A total of 800 body-worn cameras have been deployed across L.A. county sheriff’s stations, he said. On Nov. 2, more stations would begin receiving the technology.
The sheriff also noted that homicides are on the rise, with more than a 22% increase over this time last year in sheriff-contracted communities. He took another swipe at his critics, adding, “It’s not going to go away because we wish that social workers were out there handling our business.”
He added that arson was up 11%, and that grand theft auto was also trending up.
Regarding the coronavirus, he said that a sworn deputy and two professional employees were in the hospital with the COVID-19 and that to date, 1,025 employees have been confirmed to have contracted the disease — 781 in quarantine and 2,992 having returned to work. One professional staff member died of the disease.

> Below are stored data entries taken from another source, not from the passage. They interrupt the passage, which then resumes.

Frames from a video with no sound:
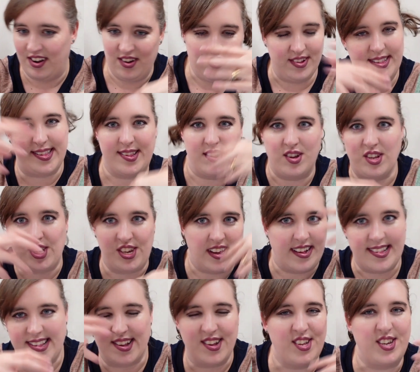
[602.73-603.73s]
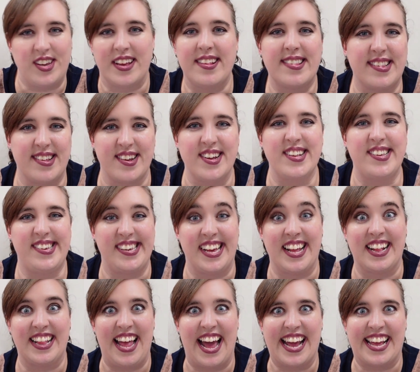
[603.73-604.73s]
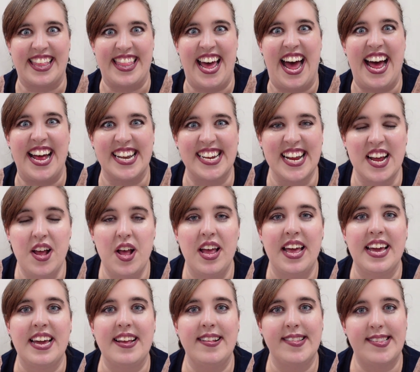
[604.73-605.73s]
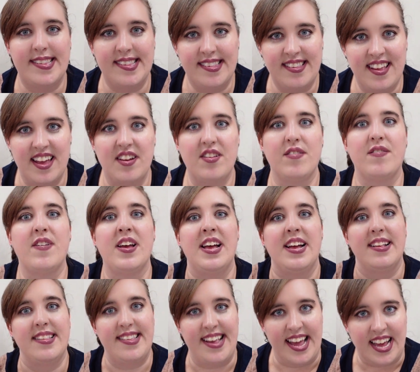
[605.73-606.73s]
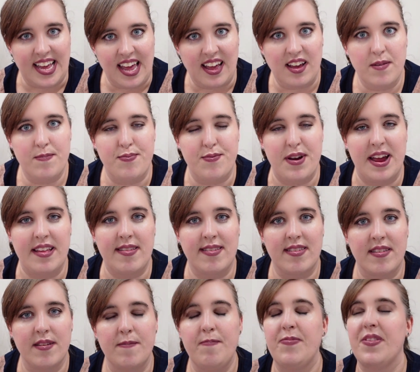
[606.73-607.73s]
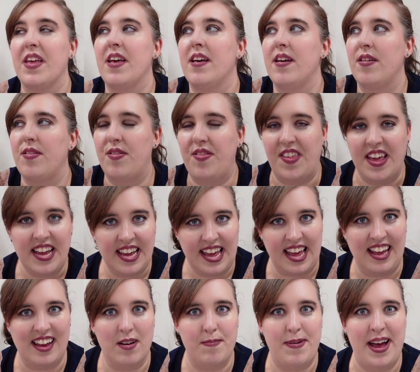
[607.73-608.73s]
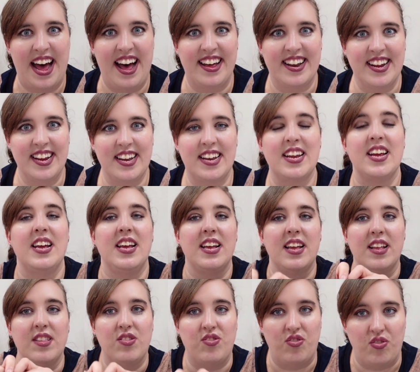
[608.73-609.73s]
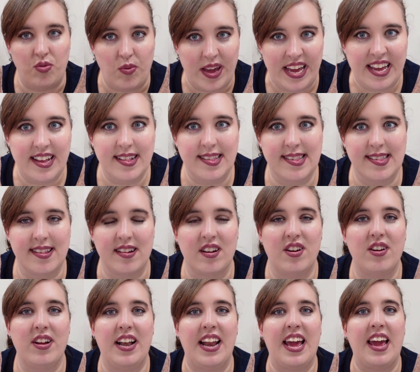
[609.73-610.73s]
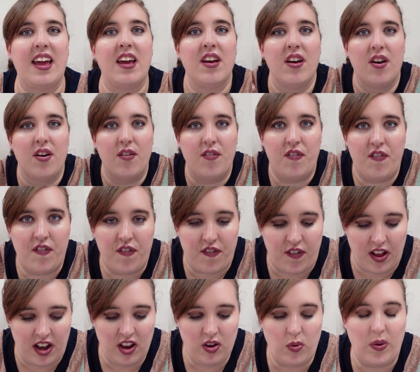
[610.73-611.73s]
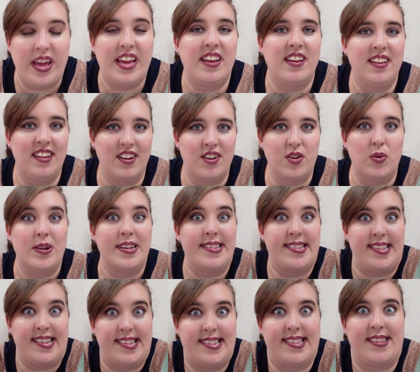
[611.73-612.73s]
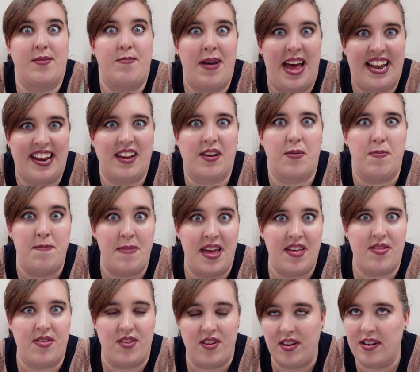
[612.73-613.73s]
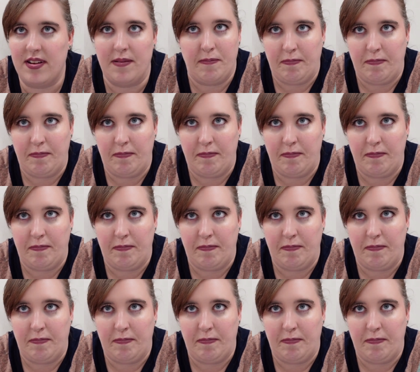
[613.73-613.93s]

know, searching, searching, searching like that instead of taking a breath, thinking about it, doing it slowly, following, you know, a systematic method.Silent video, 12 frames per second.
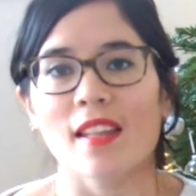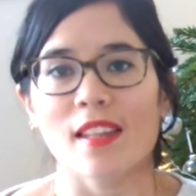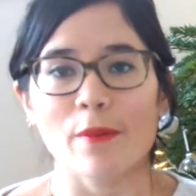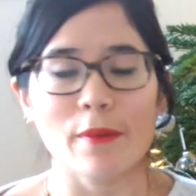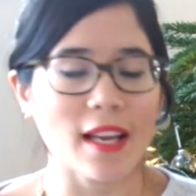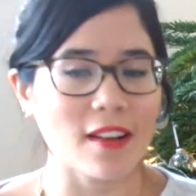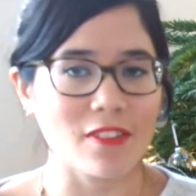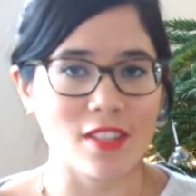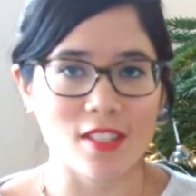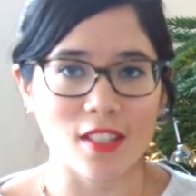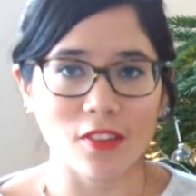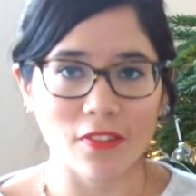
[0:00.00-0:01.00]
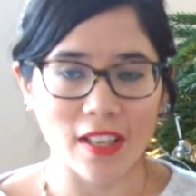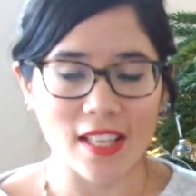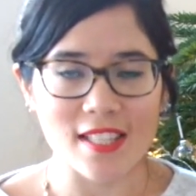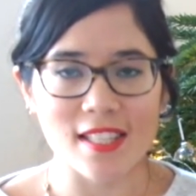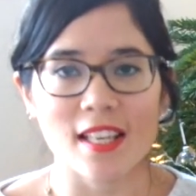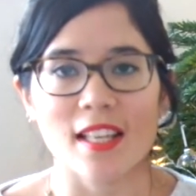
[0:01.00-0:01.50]
Then we have the
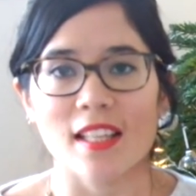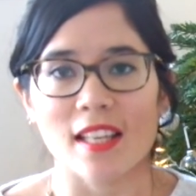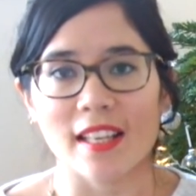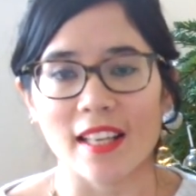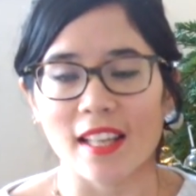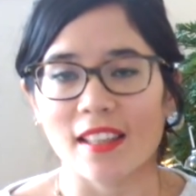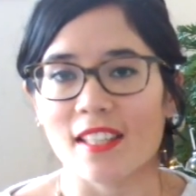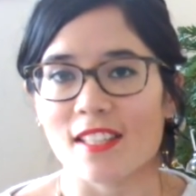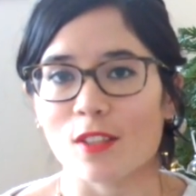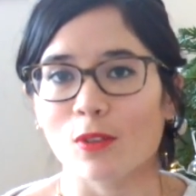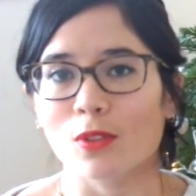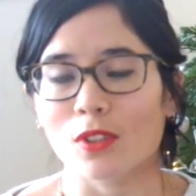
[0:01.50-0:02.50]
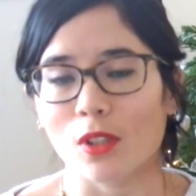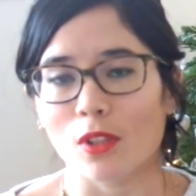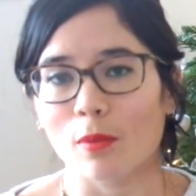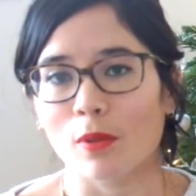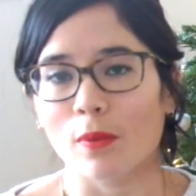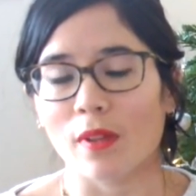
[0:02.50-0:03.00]
sulfates. Again, these are all
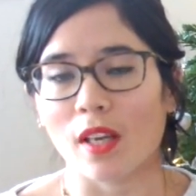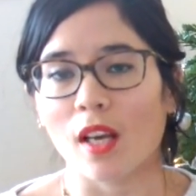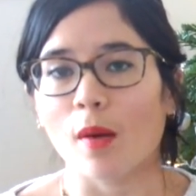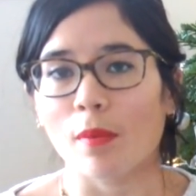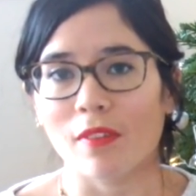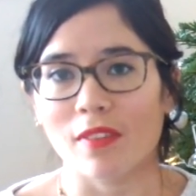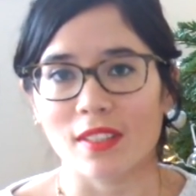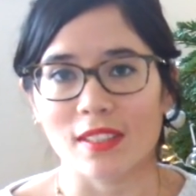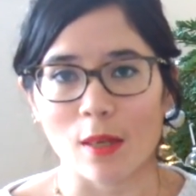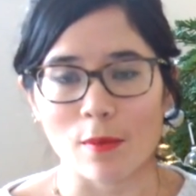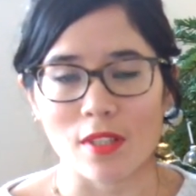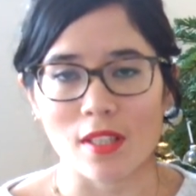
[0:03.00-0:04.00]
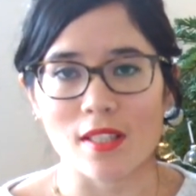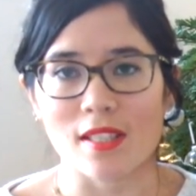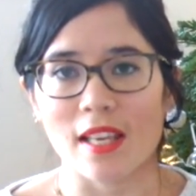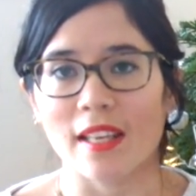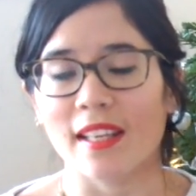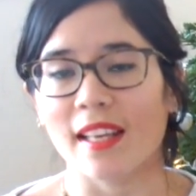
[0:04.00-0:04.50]
soluble with a couple of exceptions,
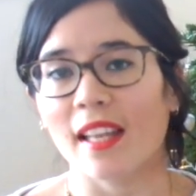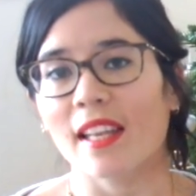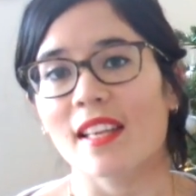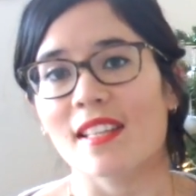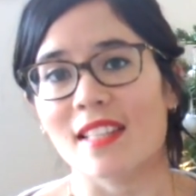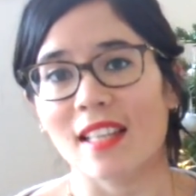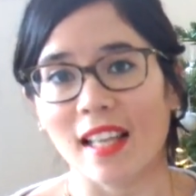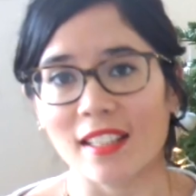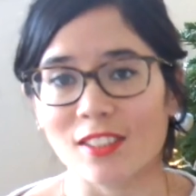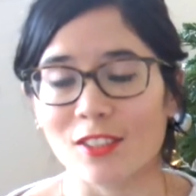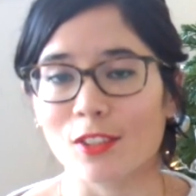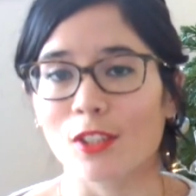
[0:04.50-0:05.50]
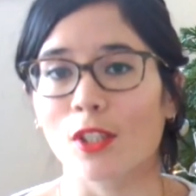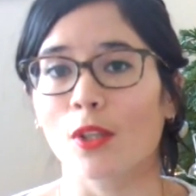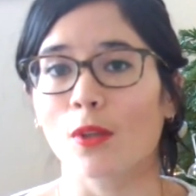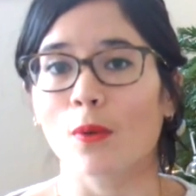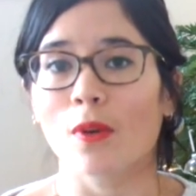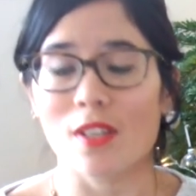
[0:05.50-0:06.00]
and again, it's lead
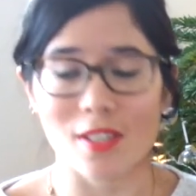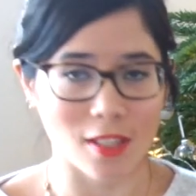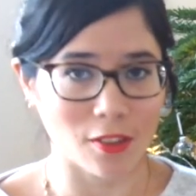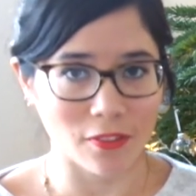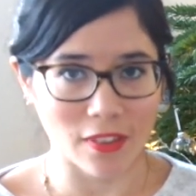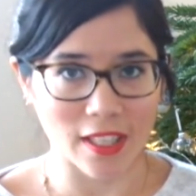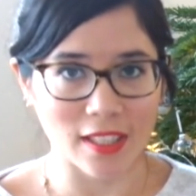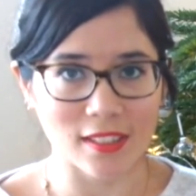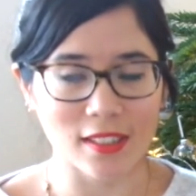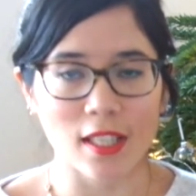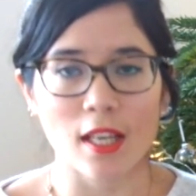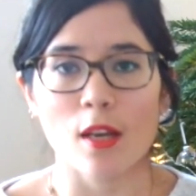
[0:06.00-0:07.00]
2 sulfate.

He added that 30 employees in high-risk categories were telecommuting.
He also provided an update on a deputy who was dragged by a motorist during a vehicle stop in the unincorporated Westmont area of South Los Angeles. The woman at the wheel of the vehicle was arrested shortly thereafter, and the deputy was hospitalized with non-life-threatening injuries. Villanueva said she suffered some “road rash” and bumps and bruises, but was recovering.